Task item: From the line containing "[0:06.00-0:07.00]" down to the final line of the entries below, return each line exactly and drop the pictures.

Data provided:
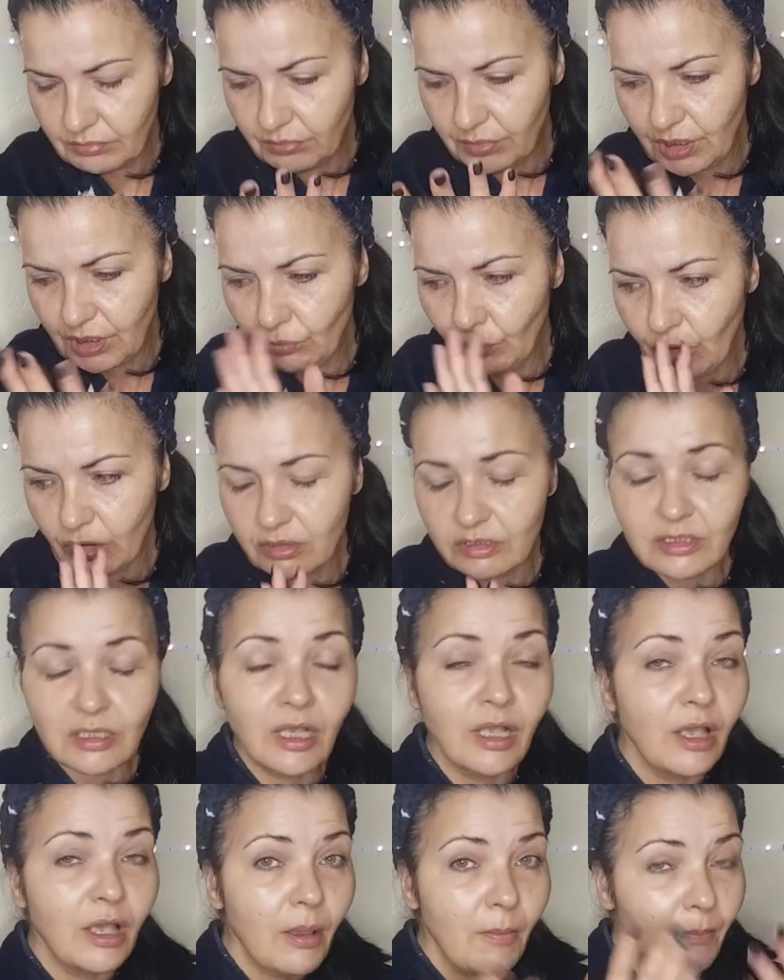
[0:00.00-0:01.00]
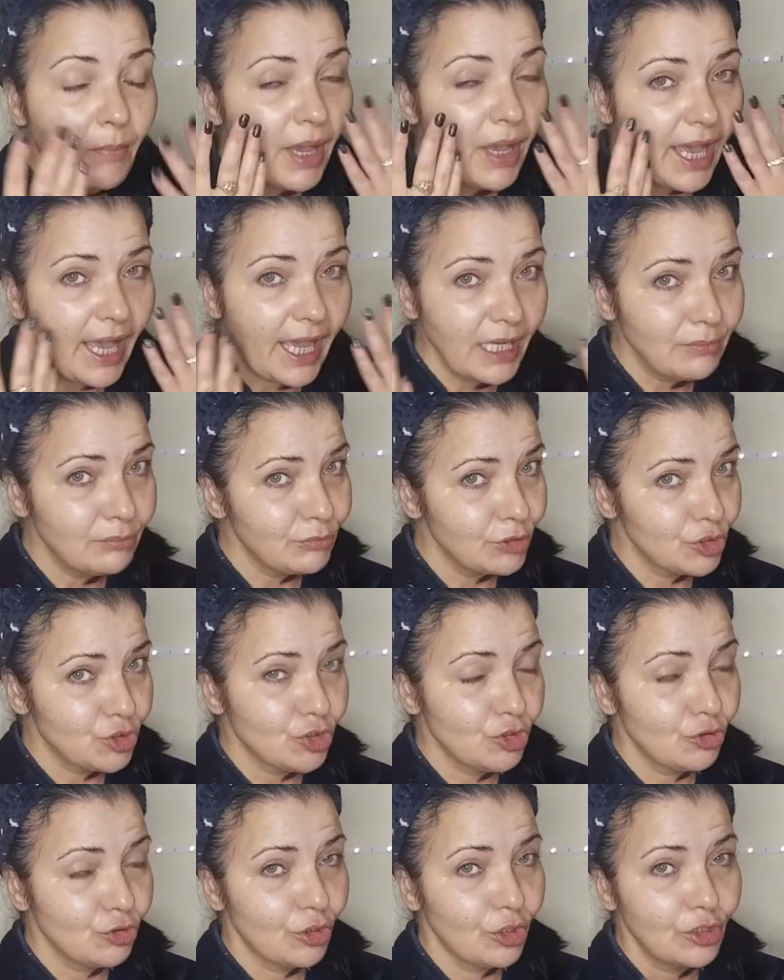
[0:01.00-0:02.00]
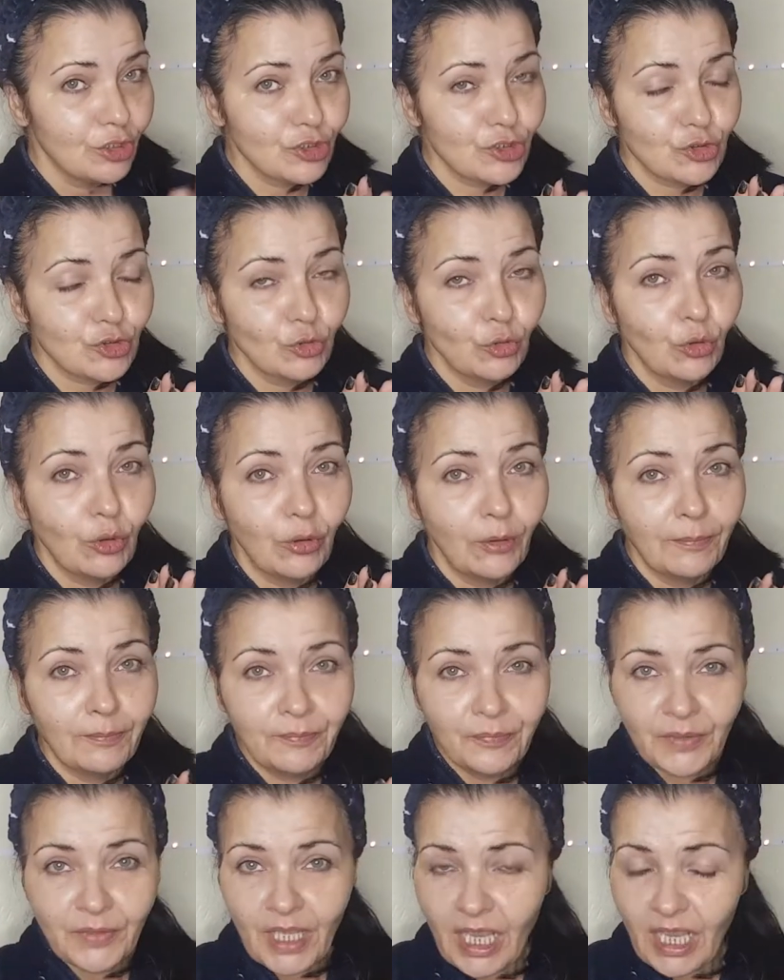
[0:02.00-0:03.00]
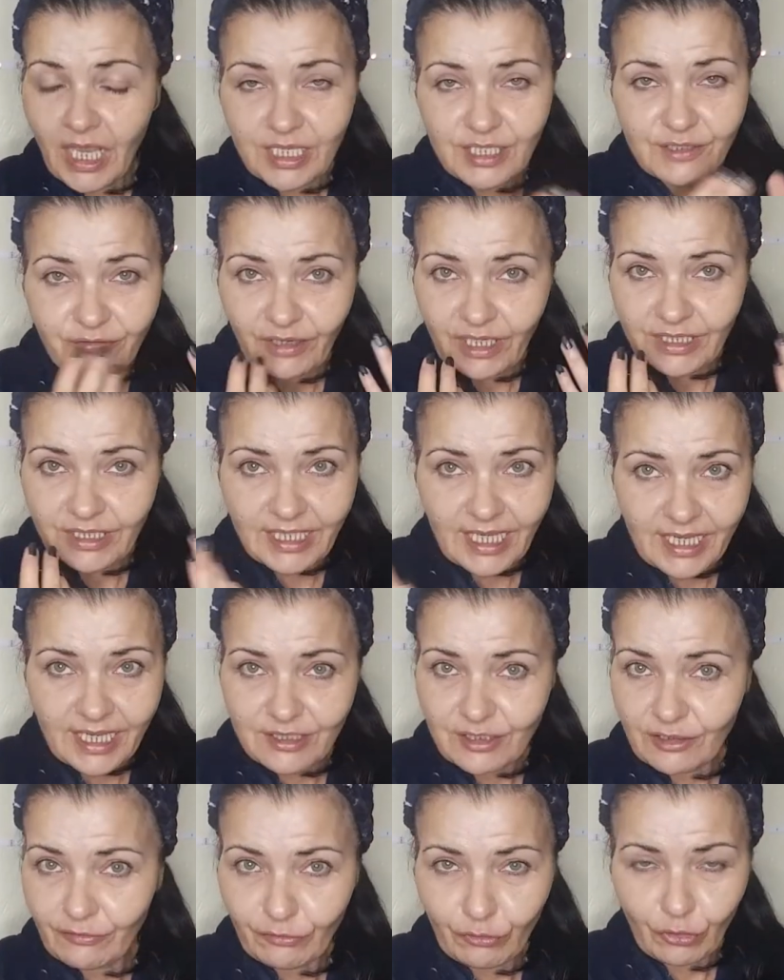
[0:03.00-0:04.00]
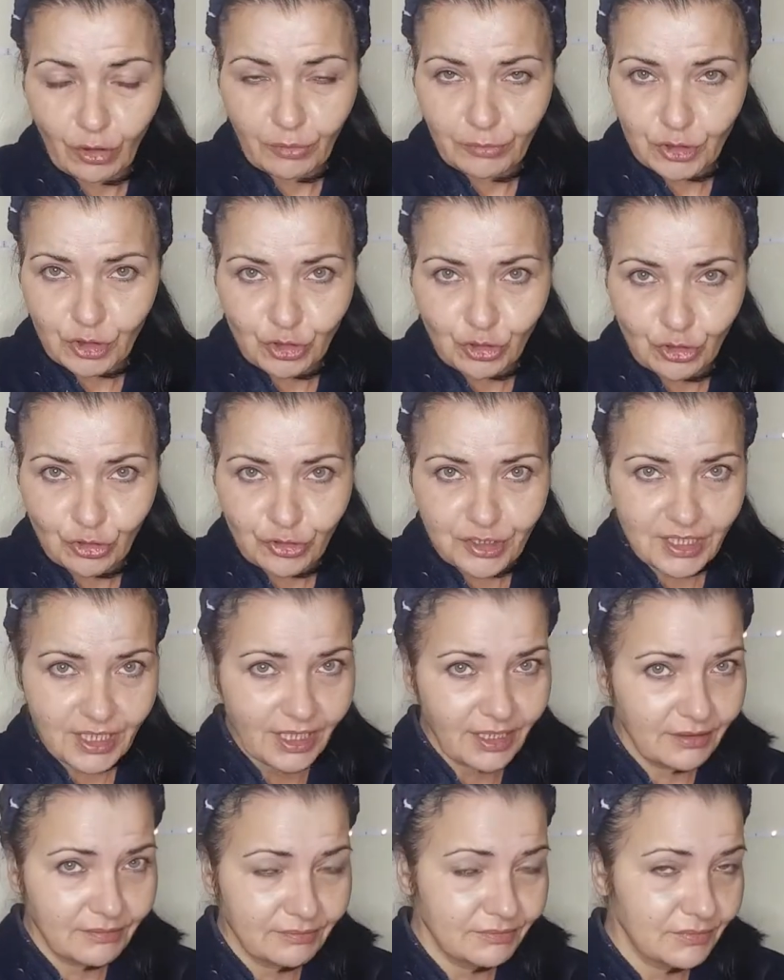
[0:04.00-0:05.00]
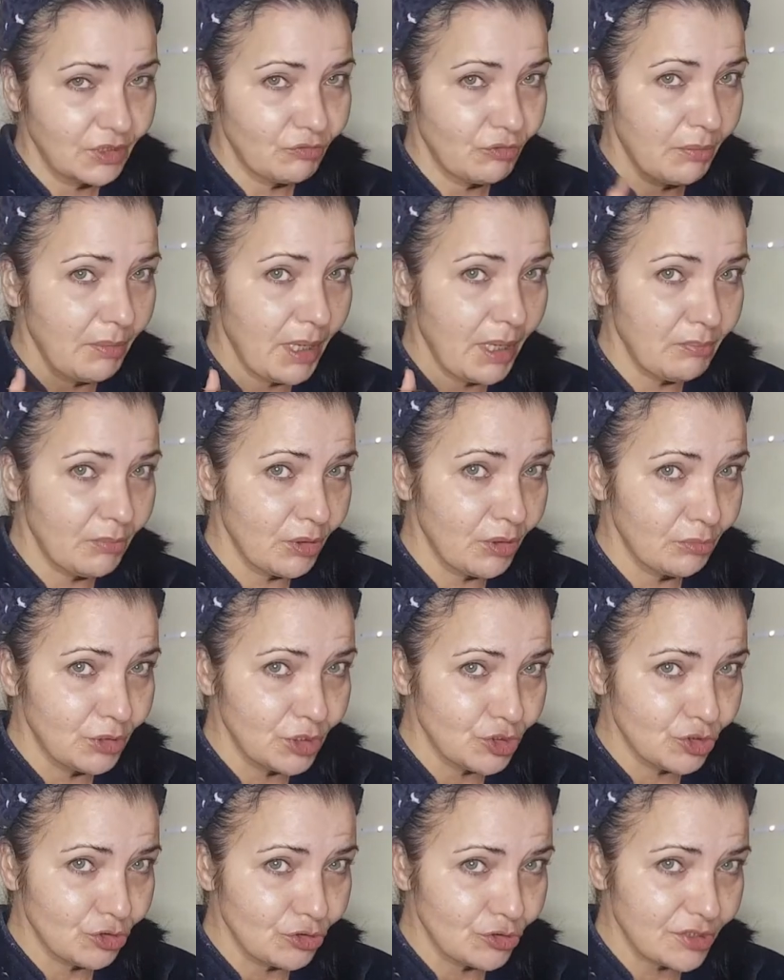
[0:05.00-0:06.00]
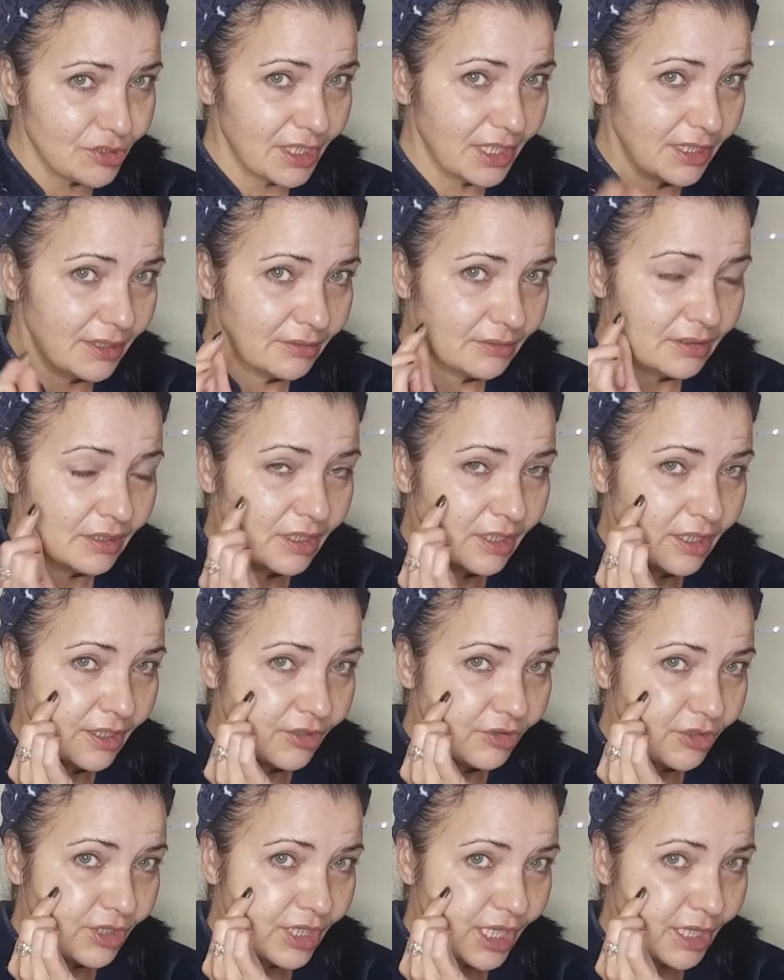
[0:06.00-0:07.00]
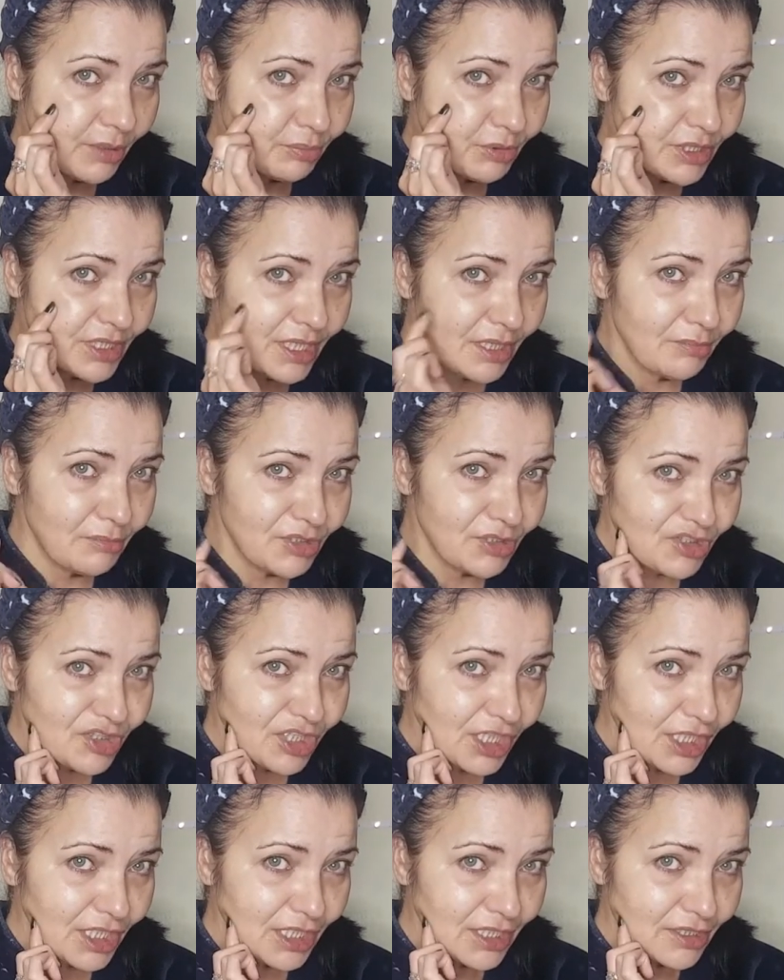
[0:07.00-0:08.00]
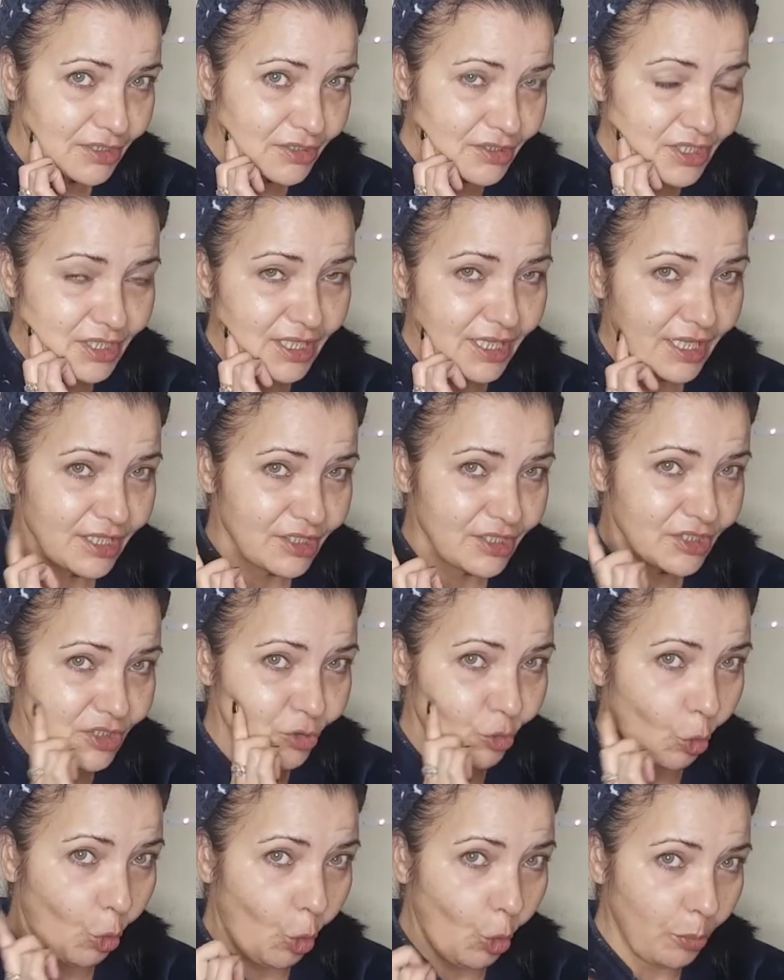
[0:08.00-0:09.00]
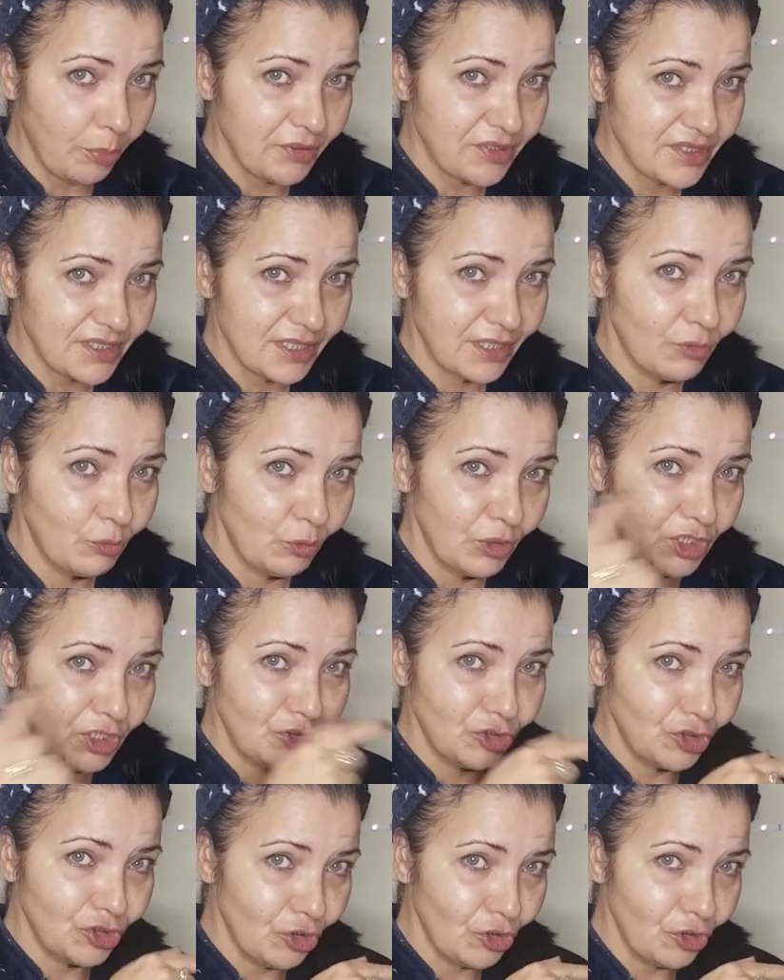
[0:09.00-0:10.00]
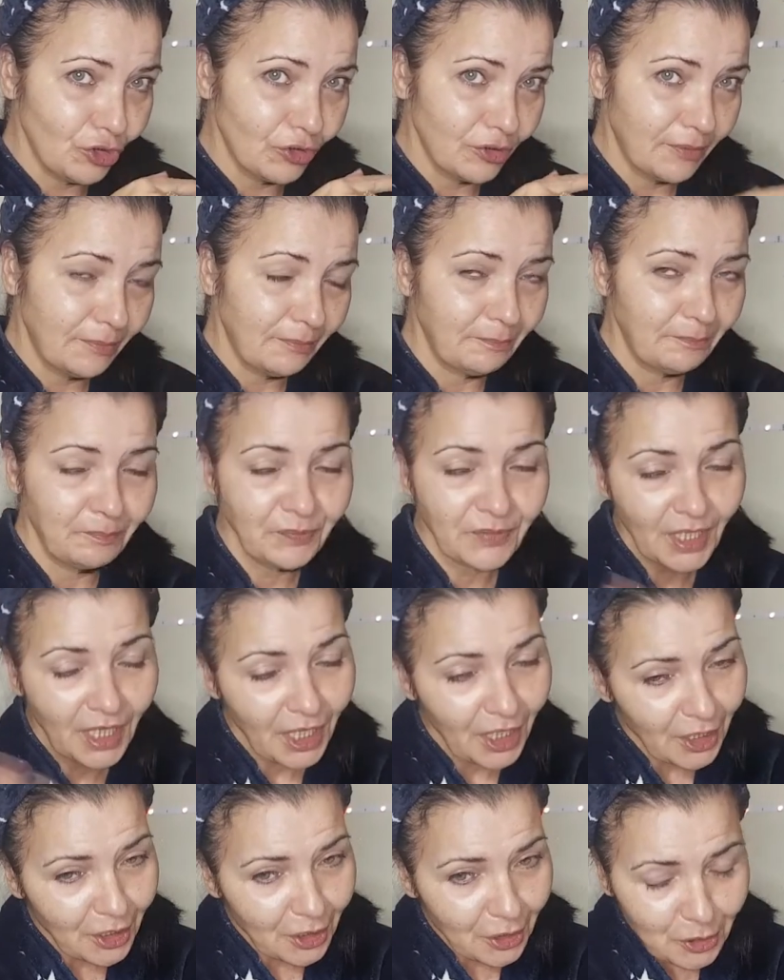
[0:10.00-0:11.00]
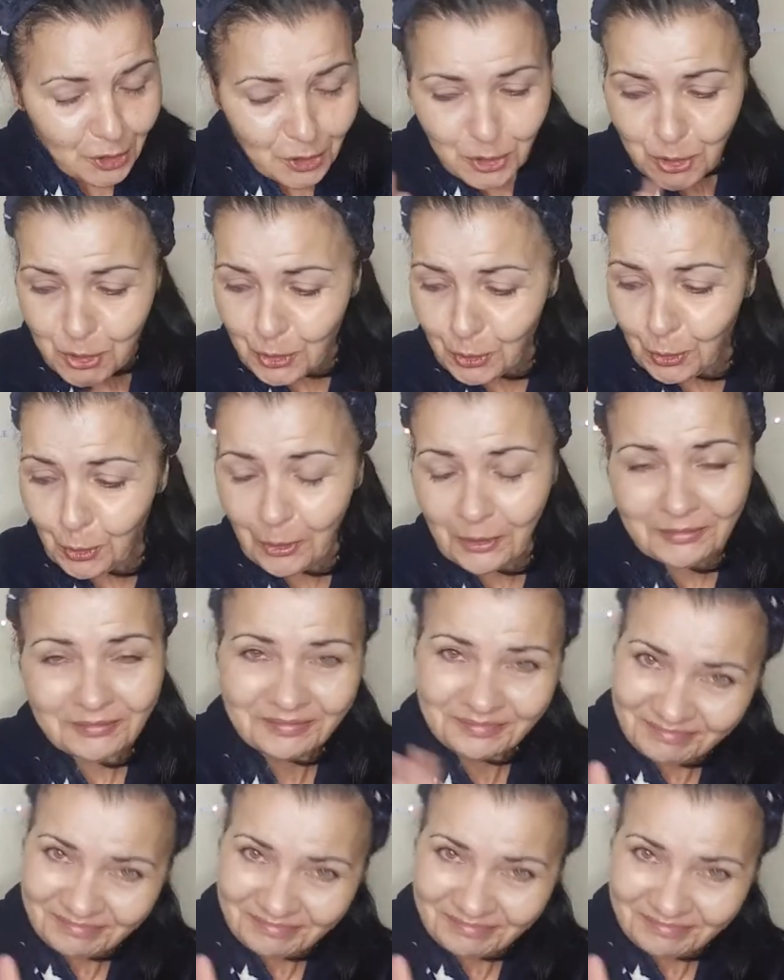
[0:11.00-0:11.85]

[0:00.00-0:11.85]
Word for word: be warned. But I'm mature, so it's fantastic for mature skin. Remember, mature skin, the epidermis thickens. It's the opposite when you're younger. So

Expected answer:
[0:06.00-0:07.00]
[0:07.00-0:08.00]
[0:08.00-0:09.00]
[0:09.00-0:10.00]
[0:10.00-0:11.00]
[0:11.00-0:11.85]

[0:00.00-0:11.85]
Word for word: be warned. But I'm mature, so it's fantastic for mature skin. Remember, mature skin, the epidermis thickens. It's the opposite when you're younger. So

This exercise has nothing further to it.